Le correspondant de guerre russe Evgueni Poddoubni a comparé leur tactique à la marche de Wagner sur Tripoli, en Libye [en 2019] : pied au plancher, soutenu par une défense antiaérienne mobile. À elle seule, la comparaison pointe la vulnérabilité du régime de Poutine : au terme de vingt années de “stabilité” poutinienne, cette guerre du désert s’est invitée en Russie.

Témoignage enfin de cette fragilité, l’accueil réservé aux troupes de Prigojine de la part des habitants de Rostov-sur-le-Don, amicaux malgré leur surprise. En repartant, les hommes de Wagner ont été acclamés par les passants. On aurait pu s’attendre à un autre accueil pour un homme qui a ouvert le feu sur ses propres troupes.

Angle d’attaque idéal

Futile, voire absurde, la révolte de Prigojine a quelque chose de l’opérette. Dès le départ, il était clair que ses forces ne suffiraient pas à renverser des institutions loyales au Kremlin. Prigojine s’était fait bien trop d’ennemis depuis des années pour mener à bien son entreprise.

Il lui aurait fallu un parti et un programme politique – même s’il a essayé de combler cette lacune en brandissant le mot “justice” à tout bout de champ. Il misait sur l’armement de ses troupes et parlait de “marche pour la justice” pour justifier son raid sur Moscou.

Et pourtant, Prigojine a trouvé les yeux fermés l’angle d’attaque idéal pour s’en prendre au système Poutine : celui des nationalistes qui critiquent la gestion d’un conflit qu’ils ont eux-mêmes provoqué.

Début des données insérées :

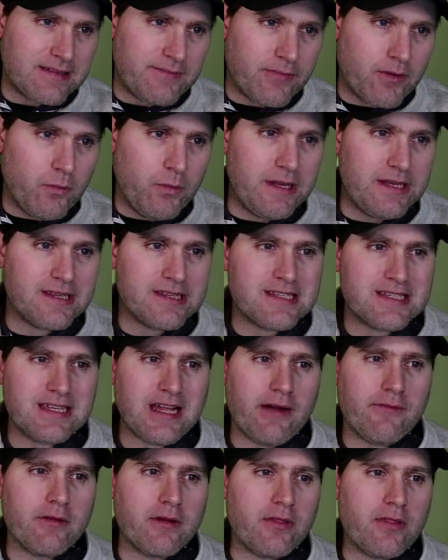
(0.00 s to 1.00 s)
we
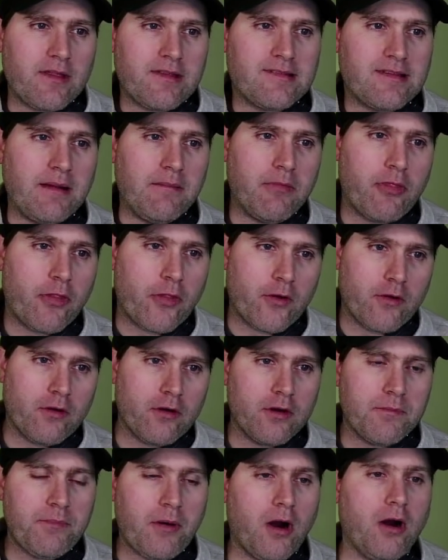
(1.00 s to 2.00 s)
discovered that some
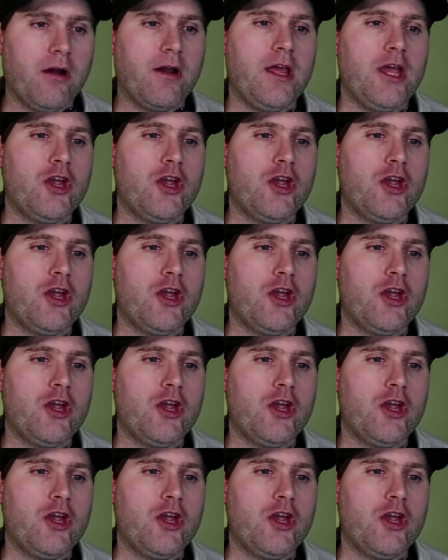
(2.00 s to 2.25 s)
third party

L’homme, qui n’a pas hésité à envoyer à la mort des dizaines de milliers de prisonniers [libérés pour rejoindre Wagner en Ukraine], passe presque aujourd’hui pour un pacifiste et démonte point par point la propagande du Kremlin justifiant cette “opération militaire spéciale”. [Il a par la suite affirmé qu’il ne souhaitait pas renverser Vladimir Poutine, mais simplement empêcher la destruction de sa milice.]

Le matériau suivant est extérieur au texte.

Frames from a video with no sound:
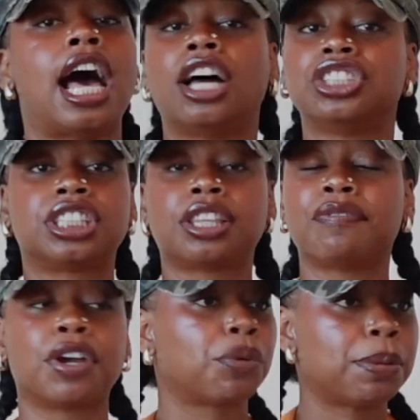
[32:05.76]
I'll just get the
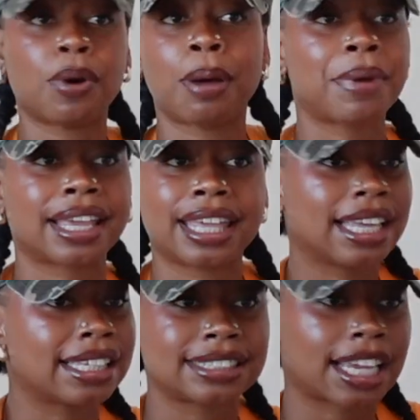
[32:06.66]
fucking repo. I'm not
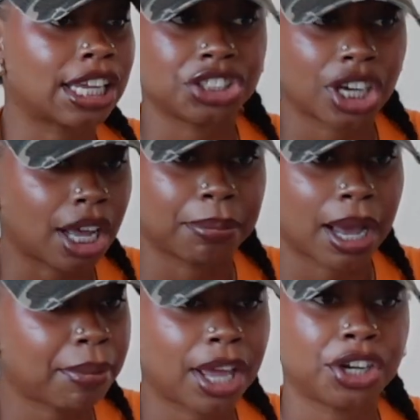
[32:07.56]
getting a second job.
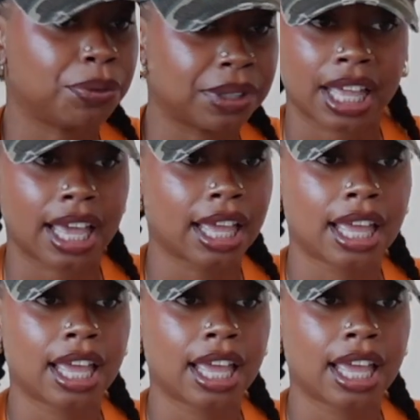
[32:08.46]
I'm not doing that.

L’une des pires humiliations de sa carrière

Le fait que Poutine n’ait pas su déceler le danger ni l’étouffer, et qu’il ait dû faire de nombreuses concessions à Prigojine, au lieu de demander des comptes au traître – comme il l’annonçait dans son discours de samedi –, constituera l’une des pires humiliations de sa carrière.

Et elle sera encore amplifiée par le fait qu’on ne sait pas très bien, à ce jour, comment Poutine compte réagir à la première exigence de Prigojine, à savoir un remaniement à la tête de l’armée. Le ministre de la Défense, Sergueï Choïgou, et le chef d’état-major, Valeri Guerassimov, ont répondu aux abonnés absents pendant toute la révolte. [Lundi 26 juin, une vidéo de la visite en Ukraine de Choïgou a finalement été diffusée par le Kremlin, ce qui donne à penser qu’il ne sera pas limogé.]

Cette humiliation de Poutine n’ira pas sans conséquences. Premièrement, il est totalement à exclure que Poutine laisse Prigojine s’en tirer comme ça. Les accords avec des traîtres ne sont pas à ses yeux des accords. [Le 26 juin, plusieurs médias russes ont d’ailleurs affirmé que le chef de Wagner faisait encore l’objet d’une enquête de la justice.]

Deuxièmement, la révolte de Prigojine donnera lieu, sans aucun doute, à une recrudescence de la répression en Russie, dans le but de débusquer des traîtres réels ou supposés dans les rangs des organes de sécurité, de l’élite, de la société.

Troisièmement, Poutine cherchera selon toute vraisemblance des moyens de faire oublier cette humiliation sur le sol national, au moyen de nouvelles violences extraterritoriales. Jamais il ne pardonnera au monde d’avoir vu sa faiblesse.